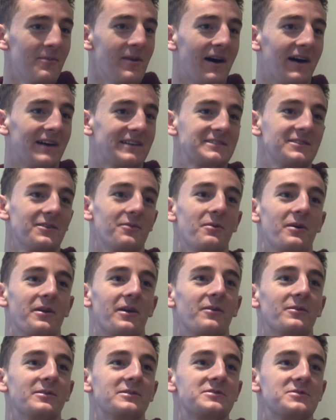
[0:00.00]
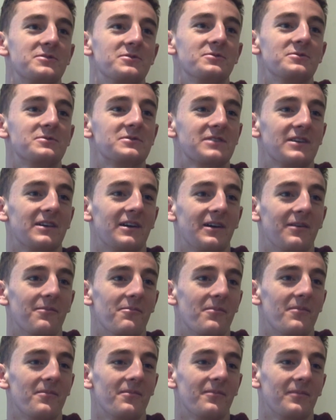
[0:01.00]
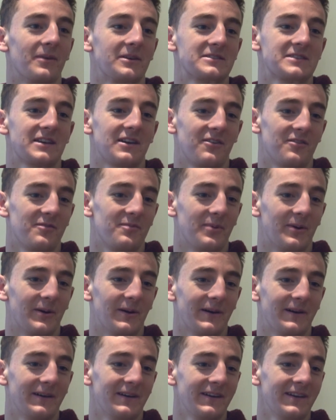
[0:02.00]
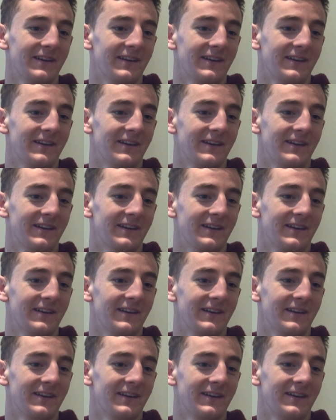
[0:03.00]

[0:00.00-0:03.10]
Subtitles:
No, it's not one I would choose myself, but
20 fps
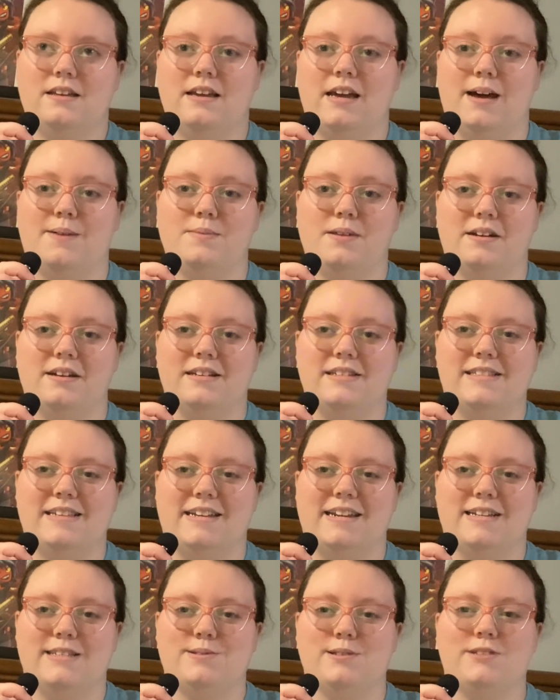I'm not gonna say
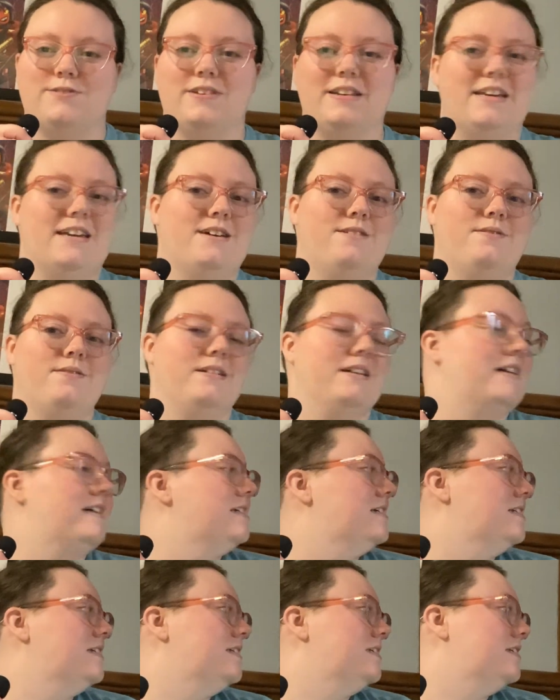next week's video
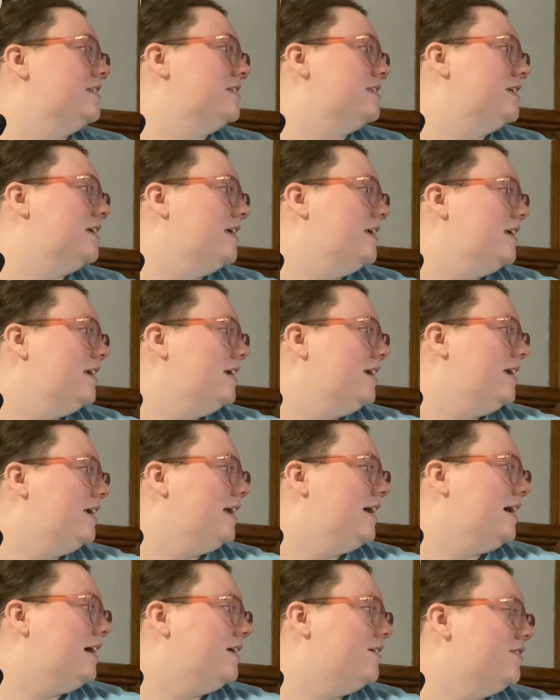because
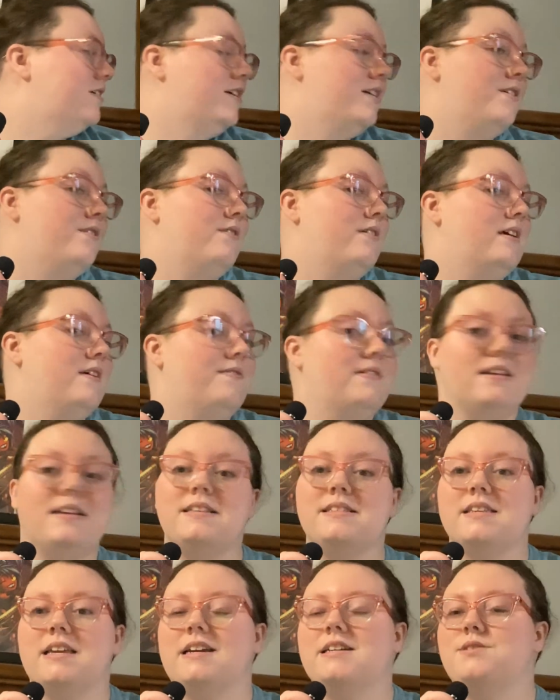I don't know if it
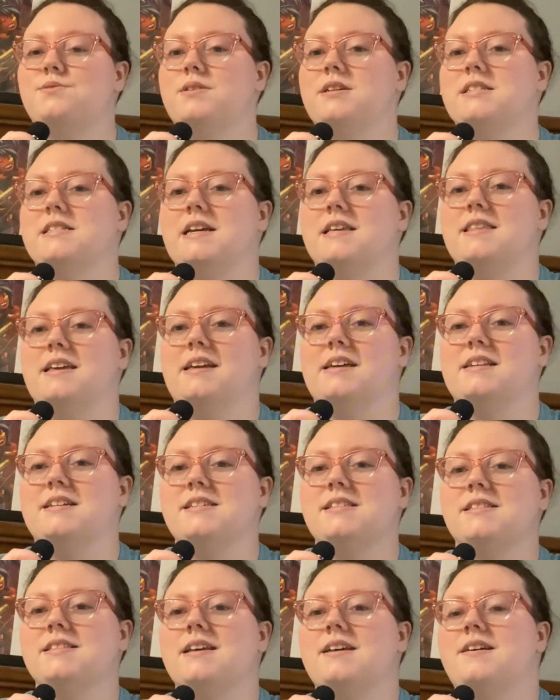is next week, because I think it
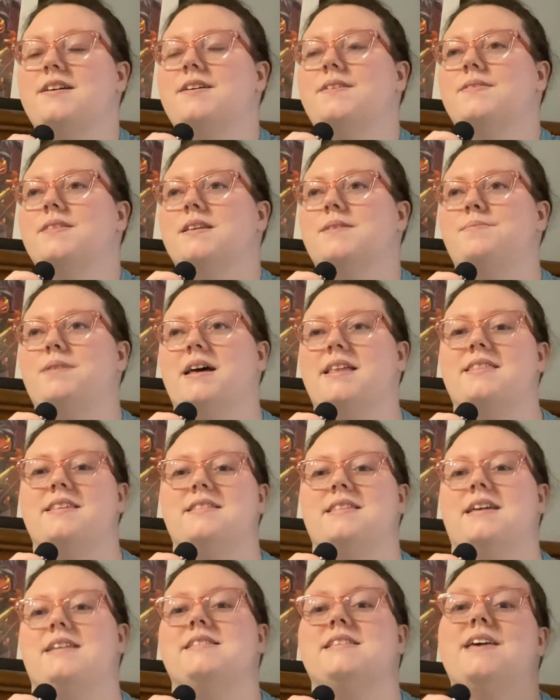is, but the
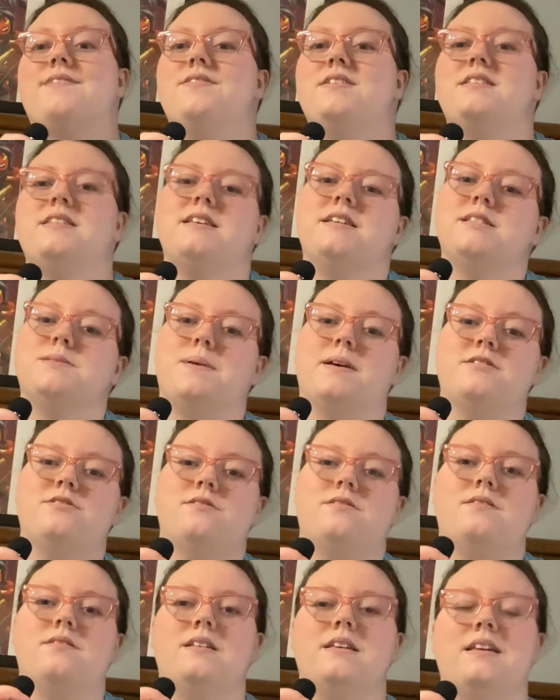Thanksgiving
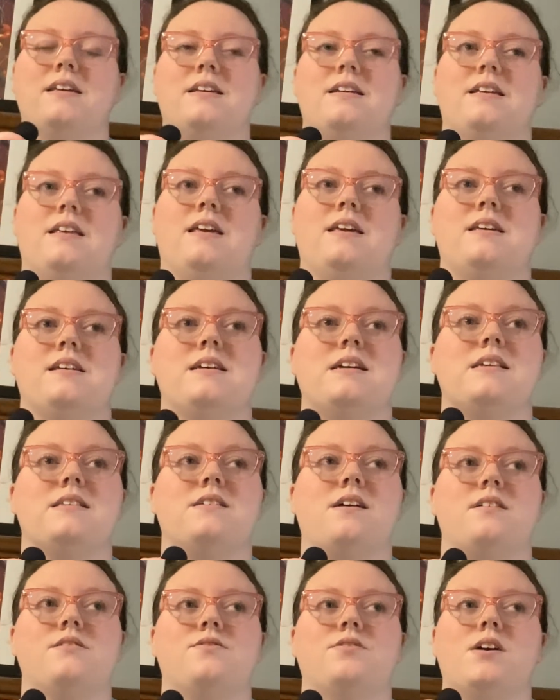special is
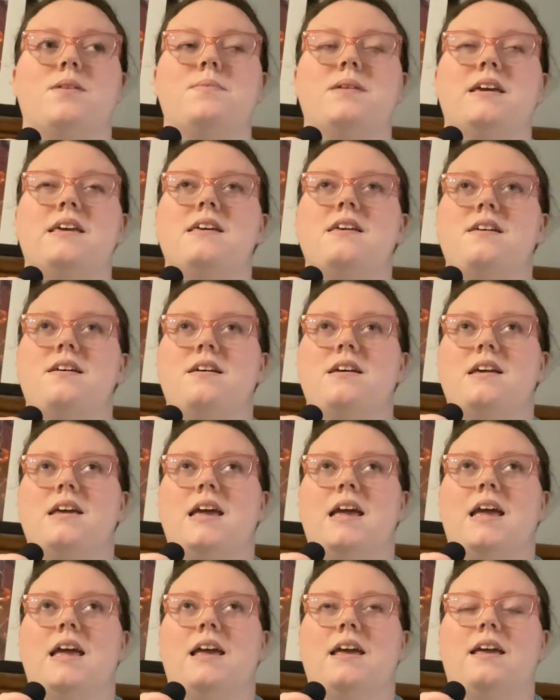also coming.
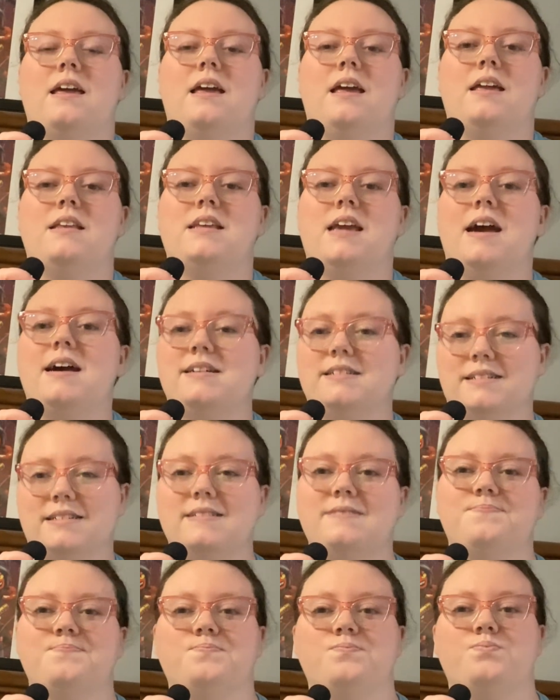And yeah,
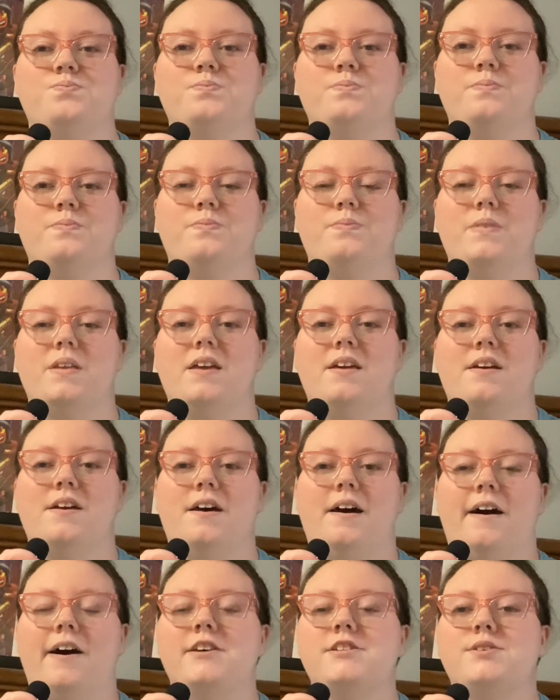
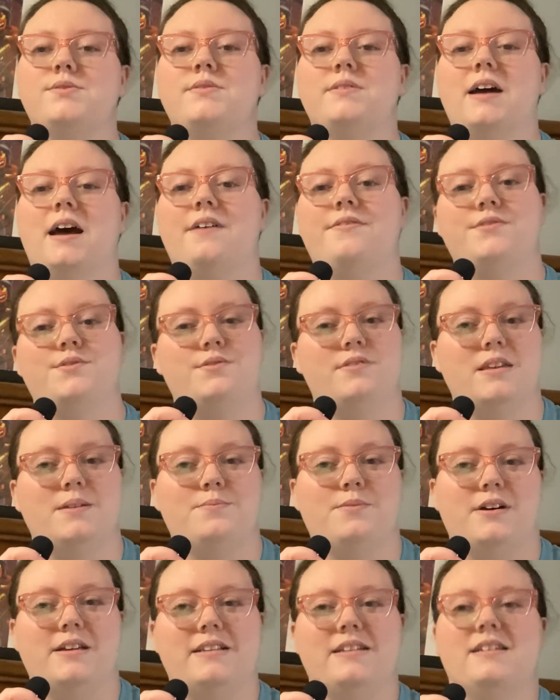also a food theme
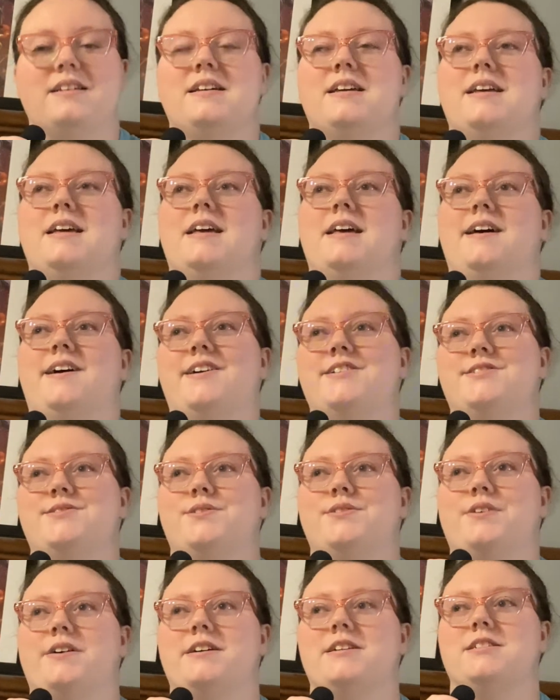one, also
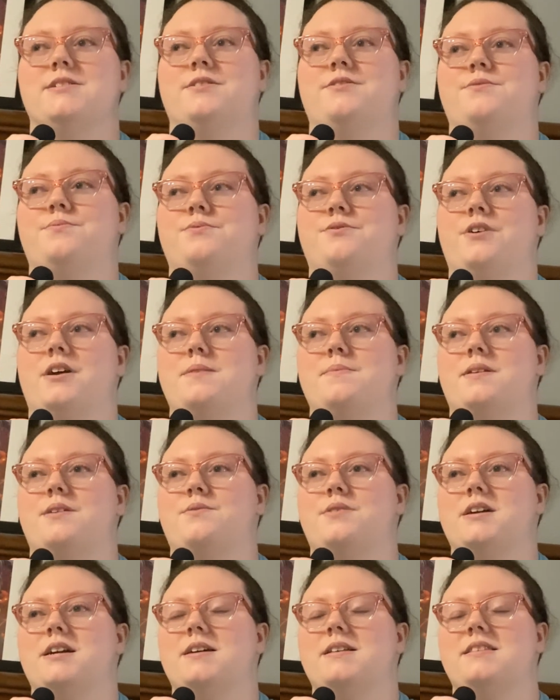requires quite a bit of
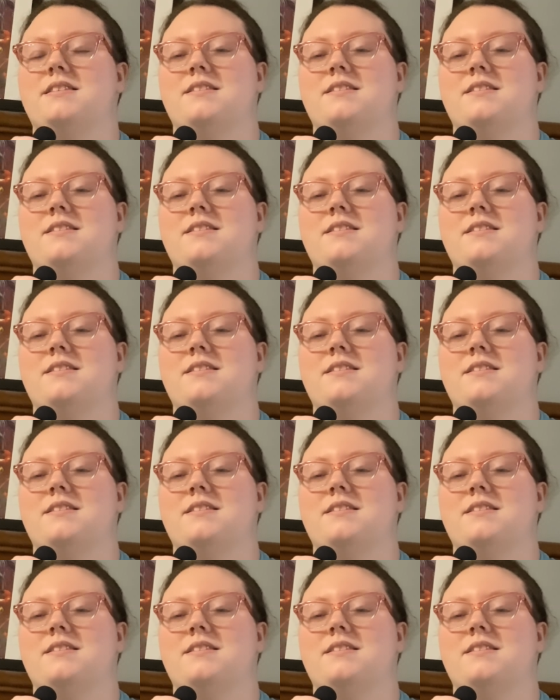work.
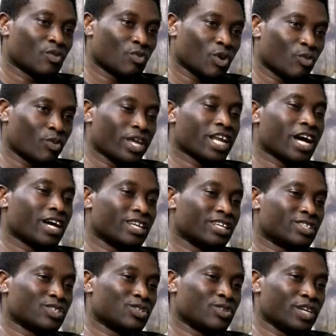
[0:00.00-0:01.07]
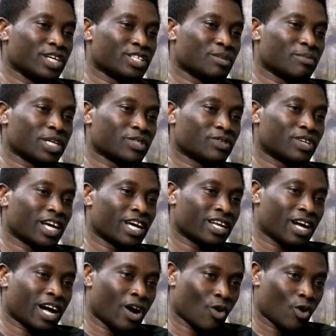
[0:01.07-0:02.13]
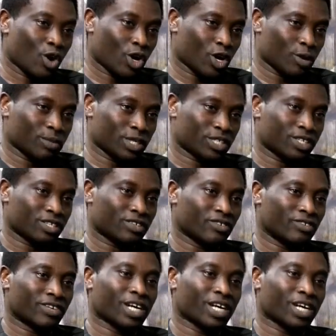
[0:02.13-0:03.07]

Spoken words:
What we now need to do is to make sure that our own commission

---

What the exercise asks: Leave out the pictures, and write out exactly the lines from the one containing "[0:00.00-0:01.07]" through the last line of the listing, both included.

Output of the exercise:
[0:00.00-0:01.07]
[0:01.07-0:02.13]
[0:02.13-0:03.07]

Spoken words:
What we now need to do is to make sure that our own commission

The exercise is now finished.